More conceptually, Jeff Hawkins wrote a while ago that he thinks layer 5 represents stimulus onsets, if I remember correctly and understood, which is what suggested to me that role of low threshold bursting followed by regular spiking. So the cortex might treat stimulus onset differently from its continuation, perhaps explaining the duplicate input/output layer pairs. This idea also seems like it could contribute to precise timing, attention, behavior, and the link between behavior and perception. The fact that the same layer 5 cells project to motor structures and up the hierarchy via the thalamus seems like an important and useful mystery to me.
There is some evidence based on how it explains the difference between the strengths of V1 and barrel cortex primary thalamus input, but I want to keep the rambling to a minimum in this post. I’m not going to talk about layer 5 much more but that’s the only layer I know much about, so all of this is based on L5.
Mostly About Explaining It Conceptually
Sensory input can be divided into two types: onset and continuation. Continuation sensory input is more obvious. When you touch a surface, the spatial pattern of bumps and such while you hold your fingertip still is what I call continuation sensory input. However, this is not all of the available sensory information. The spatiotemporal pattern of contact is also very useful, based on an article I talked about in my previous post. Which part of your fingertip makes contact first (or second or last) says a lot about the shape of the feature.

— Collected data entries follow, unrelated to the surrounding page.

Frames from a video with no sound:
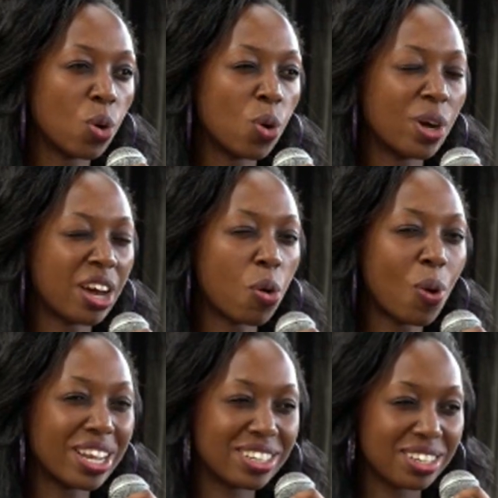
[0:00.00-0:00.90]
or
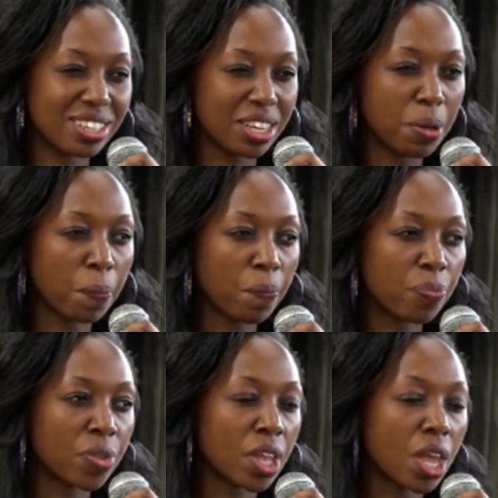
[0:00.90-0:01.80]
the quantity,
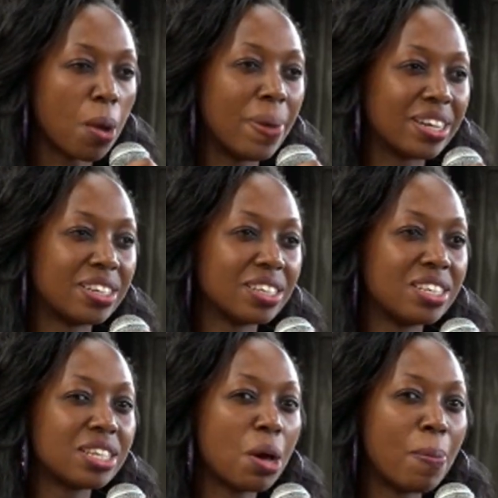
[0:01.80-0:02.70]
but
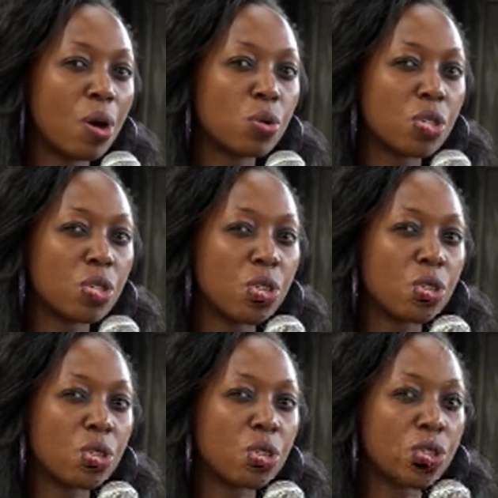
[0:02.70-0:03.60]
it's about
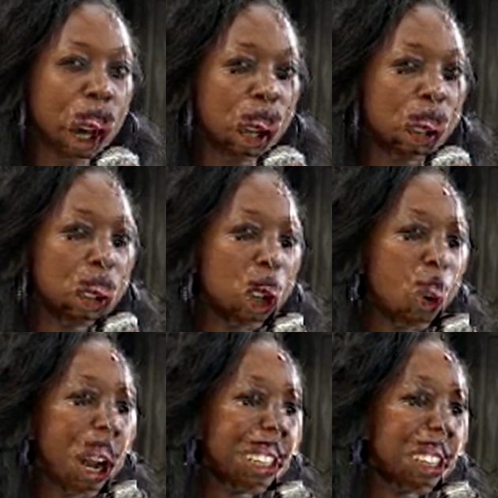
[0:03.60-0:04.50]
how well you
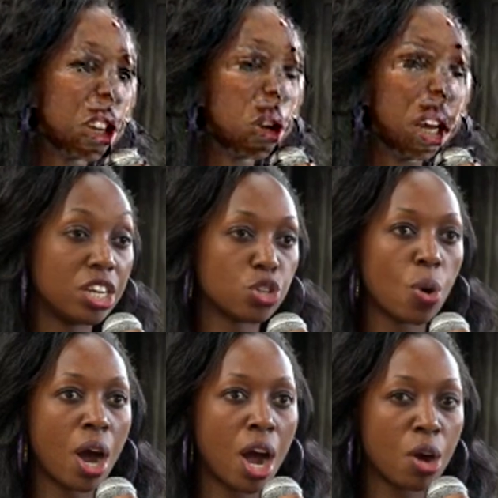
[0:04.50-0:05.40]
articulate
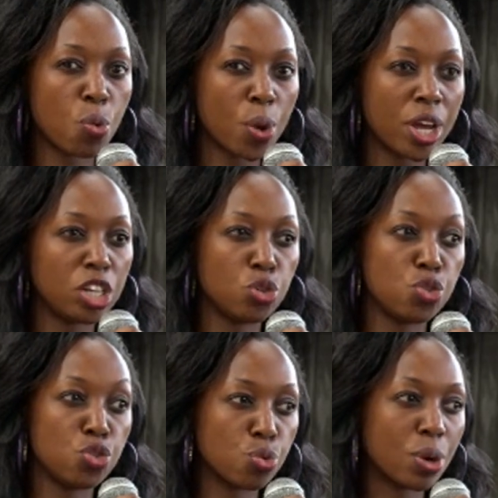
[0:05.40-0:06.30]
or how well
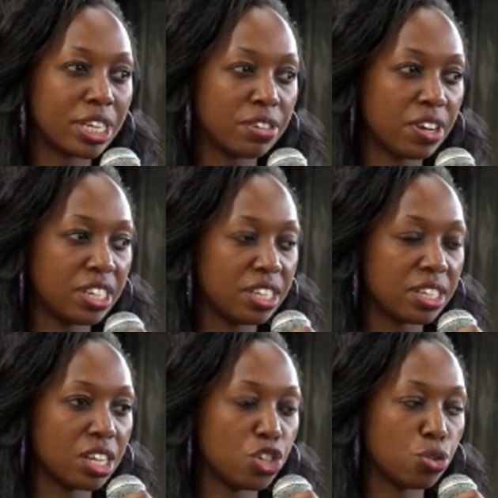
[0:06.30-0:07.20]
you do whatever
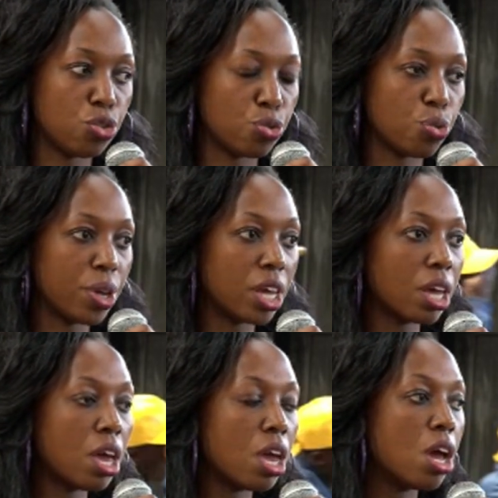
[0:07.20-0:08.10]
it is that you're
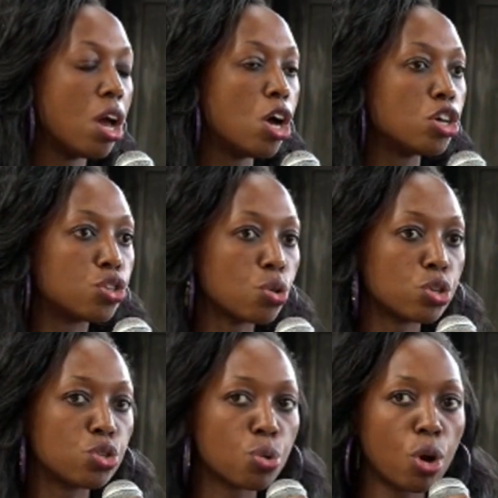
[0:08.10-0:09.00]
doing. So
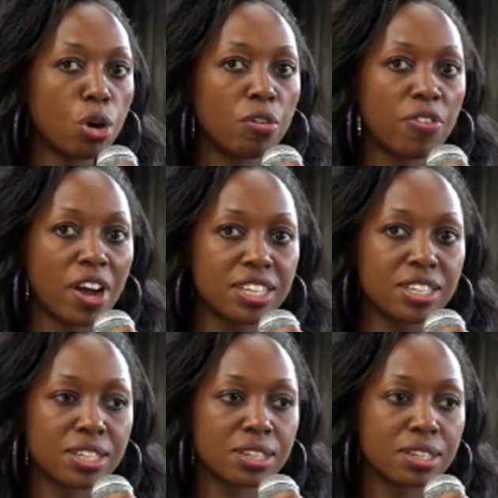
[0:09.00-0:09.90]
to all of
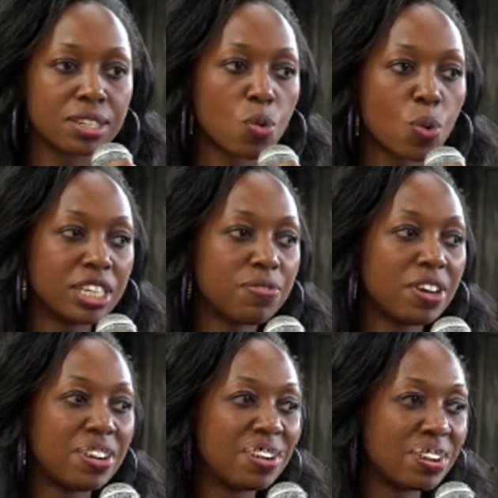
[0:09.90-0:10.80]
us,
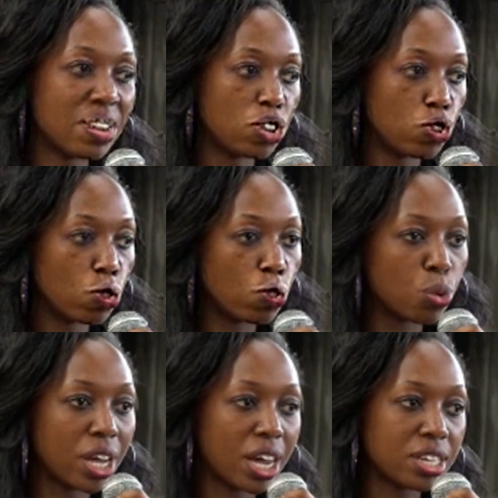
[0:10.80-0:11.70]
whatever it is that you're
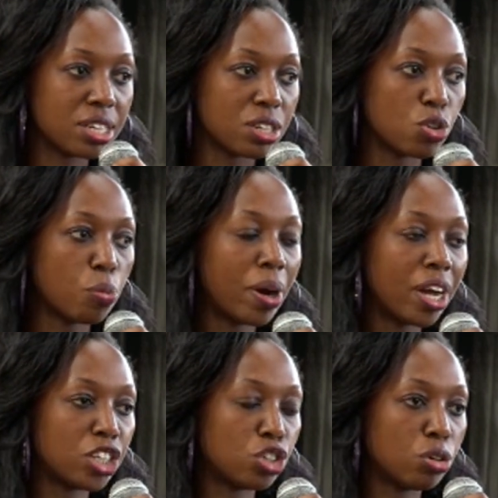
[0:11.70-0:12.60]
at, your
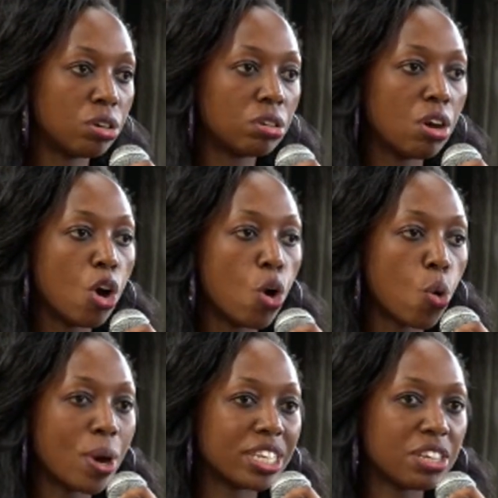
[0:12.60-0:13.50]
passion,
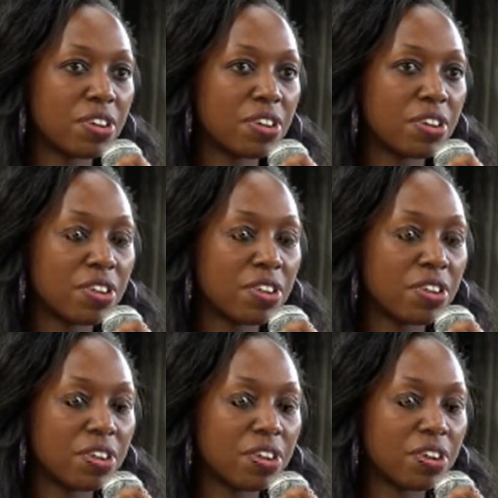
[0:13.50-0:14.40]
or whatever it
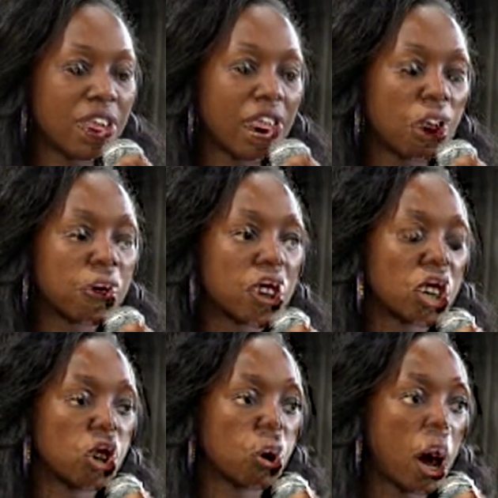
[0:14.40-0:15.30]
is, the gift
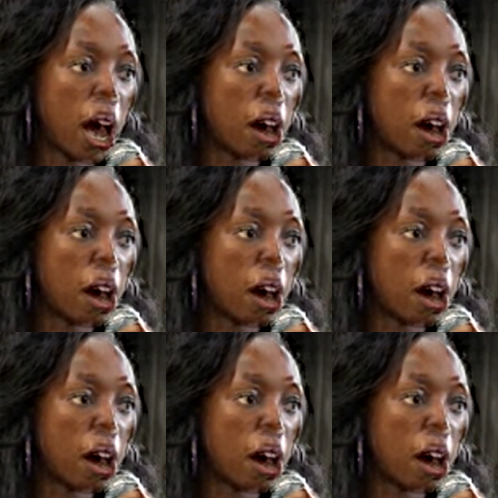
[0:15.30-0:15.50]
that you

You can think of the onset sensory input as a sequence of activity onsets on the scale of the cortical sheet map. This works in vision, hearing, and whisker contact, not just touch with skin. In hearing, people usually think of everything as a sequence so I don’t need to argue that the sequence evoked by sensory stimulation is important for hearing. All of these mechanisms to produce a sequence of activity from what we usually think of a single sensory input probably operate at the timescale of tens of milliseconds, which is nice for neurons.
Assuming V1 L5 surround responses are to barrel cortex L5, if the feature’s edge is further from the center of a cell’s receptive field, it has a longer latency response. This is a similar effect to the latencies induced by feature shape in touch, and it is clearly present in the barrel cortex when a whisker is deflected by an external stimulus. During whisker motion, this mechanism might exaggerate the effect too much because there is a whisker contact order like in skin contact, but there are a few mechanisms in the whisking system which may counterbalance this effect and even form the same mapping of head-centric sensory space whether whisker or not.